• EXERCISE GOAL:
Reproduce each entry exactly as written.

DATA SUPPLIED Start Marker

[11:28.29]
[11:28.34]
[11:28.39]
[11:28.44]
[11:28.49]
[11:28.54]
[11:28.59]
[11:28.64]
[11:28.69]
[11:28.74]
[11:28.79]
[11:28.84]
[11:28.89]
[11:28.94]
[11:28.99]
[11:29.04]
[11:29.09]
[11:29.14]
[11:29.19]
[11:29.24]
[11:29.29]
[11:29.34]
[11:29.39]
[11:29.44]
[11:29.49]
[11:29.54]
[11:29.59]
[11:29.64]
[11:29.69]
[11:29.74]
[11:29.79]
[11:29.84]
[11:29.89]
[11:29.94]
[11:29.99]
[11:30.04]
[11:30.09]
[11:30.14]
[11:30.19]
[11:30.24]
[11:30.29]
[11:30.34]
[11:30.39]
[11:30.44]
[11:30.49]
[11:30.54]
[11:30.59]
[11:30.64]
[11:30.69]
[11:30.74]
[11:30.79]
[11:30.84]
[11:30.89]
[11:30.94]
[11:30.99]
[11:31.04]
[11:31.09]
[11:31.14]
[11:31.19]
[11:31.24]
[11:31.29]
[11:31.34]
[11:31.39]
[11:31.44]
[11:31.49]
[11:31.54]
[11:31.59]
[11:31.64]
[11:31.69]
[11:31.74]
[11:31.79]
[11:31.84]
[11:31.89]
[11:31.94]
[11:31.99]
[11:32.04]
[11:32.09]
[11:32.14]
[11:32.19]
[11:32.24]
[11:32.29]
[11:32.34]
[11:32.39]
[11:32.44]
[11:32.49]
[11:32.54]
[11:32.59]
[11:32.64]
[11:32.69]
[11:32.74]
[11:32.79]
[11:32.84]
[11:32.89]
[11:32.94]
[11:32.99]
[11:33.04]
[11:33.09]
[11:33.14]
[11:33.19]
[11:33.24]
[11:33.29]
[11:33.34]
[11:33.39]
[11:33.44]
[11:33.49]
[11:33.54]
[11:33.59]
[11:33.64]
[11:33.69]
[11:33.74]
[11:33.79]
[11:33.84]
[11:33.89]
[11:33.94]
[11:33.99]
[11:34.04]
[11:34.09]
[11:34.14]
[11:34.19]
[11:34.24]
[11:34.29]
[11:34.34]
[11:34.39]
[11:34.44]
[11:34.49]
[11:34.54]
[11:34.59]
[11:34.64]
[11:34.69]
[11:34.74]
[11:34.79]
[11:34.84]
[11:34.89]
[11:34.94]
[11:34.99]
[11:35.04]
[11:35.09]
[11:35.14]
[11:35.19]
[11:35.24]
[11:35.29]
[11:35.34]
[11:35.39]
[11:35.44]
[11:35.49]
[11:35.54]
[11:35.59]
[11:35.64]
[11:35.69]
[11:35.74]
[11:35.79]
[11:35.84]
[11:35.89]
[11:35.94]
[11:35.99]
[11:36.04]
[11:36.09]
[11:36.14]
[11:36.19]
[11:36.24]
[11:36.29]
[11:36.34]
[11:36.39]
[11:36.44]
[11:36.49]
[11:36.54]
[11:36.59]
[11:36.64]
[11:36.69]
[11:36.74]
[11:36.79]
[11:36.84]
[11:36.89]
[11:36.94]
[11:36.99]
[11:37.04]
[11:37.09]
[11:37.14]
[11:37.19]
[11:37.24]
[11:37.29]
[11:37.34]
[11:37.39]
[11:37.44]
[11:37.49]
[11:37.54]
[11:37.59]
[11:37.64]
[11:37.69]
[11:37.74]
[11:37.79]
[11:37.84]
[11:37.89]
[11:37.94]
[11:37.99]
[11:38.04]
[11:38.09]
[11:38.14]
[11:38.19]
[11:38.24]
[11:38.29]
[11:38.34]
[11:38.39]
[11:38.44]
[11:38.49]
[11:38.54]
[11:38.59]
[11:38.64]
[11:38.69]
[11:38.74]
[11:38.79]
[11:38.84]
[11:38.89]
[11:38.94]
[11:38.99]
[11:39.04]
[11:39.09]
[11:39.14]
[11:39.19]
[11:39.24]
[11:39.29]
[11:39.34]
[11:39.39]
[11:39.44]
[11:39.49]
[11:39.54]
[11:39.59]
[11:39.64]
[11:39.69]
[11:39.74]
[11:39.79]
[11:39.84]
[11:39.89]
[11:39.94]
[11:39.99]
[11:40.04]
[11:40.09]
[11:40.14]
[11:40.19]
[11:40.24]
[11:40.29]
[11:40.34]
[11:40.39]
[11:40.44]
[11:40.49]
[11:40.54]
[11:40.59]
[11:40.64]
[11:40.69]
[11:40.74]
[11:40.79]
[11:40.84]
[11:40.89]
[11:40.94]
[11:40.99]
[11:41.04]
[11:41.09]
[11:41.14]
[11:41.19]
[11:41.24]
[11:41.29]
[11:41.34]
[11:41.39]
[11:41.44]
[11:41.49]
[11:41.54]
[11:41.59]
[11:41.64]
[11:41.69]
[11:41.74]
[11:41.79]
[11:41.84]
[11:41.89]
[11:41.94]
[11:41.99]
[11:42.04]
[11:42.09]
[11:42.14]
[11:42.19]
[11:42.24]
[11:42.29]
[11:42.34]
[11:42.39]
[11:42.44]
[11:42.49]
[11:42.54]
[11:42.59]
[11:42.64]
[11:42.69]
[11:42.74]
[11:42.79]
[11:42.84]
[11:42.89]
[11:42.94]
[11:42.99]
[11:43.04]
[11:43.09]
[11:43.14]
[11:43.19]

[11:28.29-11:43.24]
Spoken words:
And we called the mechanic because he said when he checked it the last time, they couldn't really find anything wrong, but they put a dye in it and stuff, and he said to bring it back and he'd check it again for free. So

DATA SUPPLIED End Marker

• ANSWER SECTION:
[11:28.29]
[11:28.34]
[11:28.39]
[11:28.44]
[11:28.49]
[11:28.54]
[11:28.59]
[11:28.64]
[11:28.69]
[11:28.74]
[11:28.79]
[11:28.84]
[11:28.89]
[11:28.94]
[11:28.99]
[11:29.04]
[11:29.09]
[11:29.14]
[11:29.19]
[11:29.24]
[11:29.29]
[11:29.34]
[11:29.39]
[11:29.44]
[11:29.49]
[11:29.54]
[11:29.59]
[11:29.64]
[11:29.69]
[11:29.74]
[11:29.79]
[11:29.84]
[11:29.89]
[11:29.94]
[11:29.99]
[11:30.04]
[11:30.09]
[11:30.14]
[11:30.19]
[11:30.24]
[11:30.29]
[11:30.34]
[11:30.39]
[11:30.44]
[11:30.49]
[11:30.54]
[11:30.59]
[11:30.64]
[11:30.69]
[11:30.74]
[11:30.79]
[11:30.84]
[11:30.89]
[11:30.94]
[11:30.99]
[11:31.04]
[11:31.09]
[11:31.14]
[11:31.19]
[11:31.24]
[11:31.29]
[11:31.34]
[11:31.39]
[11:31.44]
[11:31.49]
[11:31.54]
[11:31.59]
[11:31.64]
[11:31.69]
[11:31.74]
[11:31.79]
[11:31.84]
[11:31.89]
[11:31.94]
[11:31.99]
[11:32.04]
[11:32.09]
[11:32.14]
[11:32.19]
[11:32.24]
[11:32.29]
[11:32.34]
[11:32.39]
[11:32.44]
[11:32.49]
[11:32.54]
[11:32.59]
[11:32.64]
[11:32.69]
[11:32.74]
[11:32.79]
[11:32.84]
[11:32.89]
[11:32.94]
[11:32.99]
[11:33.04]
[11:33.09]
[11:33.14]
[11:33.19]
[11:33.24]
[11:33.29]
[11:33.34]
[11:33.39]
[11:33.44]
[11:33.49]
[11:33.54]
[11:33.59]
[11:33.64]
[11:33.69]
[11:33.74]
[11:33.79]
[11:33.84]
[11:33.89]
[11:33.94]
[11:33.99]
[11:34.04]
[11:34.09]
[11:34.14]
[11:34.19]
[11:34.24]
[11:34.29]
[11:34.34]
[11:34.39]
[11:34.44]
[11:34.49]
[11:34.54]
[11:34.59]
[11:34.64]
[11:34.69]
[11:34.74]
[11:34.79]
[11:34.84]
[11:34.89]
[11:34.94]
[11:34.99]
[11:35.04]
[11:35.09]
[11:35.14]
[11:35.19]
[11:35.24]
[11:35.29]
[11:35.34]
[11:35.39]
[11:35.44]
[11:35.49]
[11:35.54]
[11:35.59]
[11:35.64]
[11:35.69]
[11:35.74]
[11:35.79]
[11:35.84]
[11:35.89]
[11:35.94]
[11:35.99]
[11:36.04]
[11:36.09]
[11:36.14]
[11:36.19]
[11:36.24]
[11:36.29]
[11:36.34]
[11:36.39]
[11:36.44]
[11:36.49]
[11:36.54]
[11:36.59]
[11:36.64]
[11:36.69]
[11:36.74]
[11:36.79]
[11:36.84]
[11:36.89]
[11:36.94]
[11:36.99]
[11:37.04]
[11:37.09]
[11:37.14]
[11:37.19]
[11:37.24]
[11:37.29]
[11:37.34]
[11:37.39]
[11:37.44]
[11:37.49]
[11:37.54]
[11:37.59]
[11:37.64]
[11:37.69]
[11:37.74]
[11:37.79]
[11:37.84]
[11:37.89]
[11:37.94]
[11:37.99]
[11:38.04]
[11:38.09]
[11:38.14]
[11:38.19]
[11:38.24]
[11:38.29]
[11:38.34]
[11:38.39]
[11:38.44]
[11:38.49]
[11:38.54]
[11:38.59]
[11:38.64]
[11:38.69]
[11:38.74]
[11:38.79]
[11:38.84]
[11:38.89]
[11:38.94]
[11:38.99]
[11:39.04]
[11:39.09]
[11:39.14]
[11:39.19]
[11:39.24]
[11:39.29]
[11:39.34]
[11:39.39]
[11:39.44]
[11:39.49]
[11:39.54]
[11:39.59]
[11:39.64]
[11:39.69]
[11:39.74]
[11:39.79]
[11:39.84]
[11:39.89]
[11:39.94]
[11:39.99]
[11:40.04]
[11:40.09]
[11:40.14]
[11:40.19]
[11:40.24]
[11:40.29]
[11:40.34]
[11:40.39]
[11:40.44]
[11:40.49]
[11:40.54]
[11:40.59]
[11:40.64]
[11:40.69]
[11:40.74]
[11:40.79]
[11:40.84]
[11:40.89]
[11:40.94]
[11:40.99]
[11:41.04]
[11:41.09]
[11:41.14]
[11:41.19]
[11:41.24]
[11:41.29]
[11:41.34]
[11:41.39]
[11:41.44]
[11:41.49]
[11:41.54]
[11:41.59]
[11:41.64]
[11:41.69]
[11:41.74]
[11:41.79]
[11:41.84]
[11:41.89]
[11:41.94]
[11:41.99]
[11:42.04]
[11:42.09]
[11:42.14]
[11:42.19]
[11:42.24]
[11:42.29]
[11:42.34]
[11:42.39]
[11:42.44]
[11:42.49]
[11:42.54]
[11:42.59]
[11:42.64]
[11:42.69]
[11:42.74]
[11:42.79]
[11:42.84]
[11:42.89]
[11:42.94]
[11:42.99]
[11:43.04]
[11:43.09]
[11:43.14]
[11:43.19]

[11:28.29-11:43.24]
Spoken words:
And we called the mechanic because he said when he checked it the last time, they couldn't really find anything wrong, but they put a dye in it and stuff, and he said to bring it back and he'd check it again for free. So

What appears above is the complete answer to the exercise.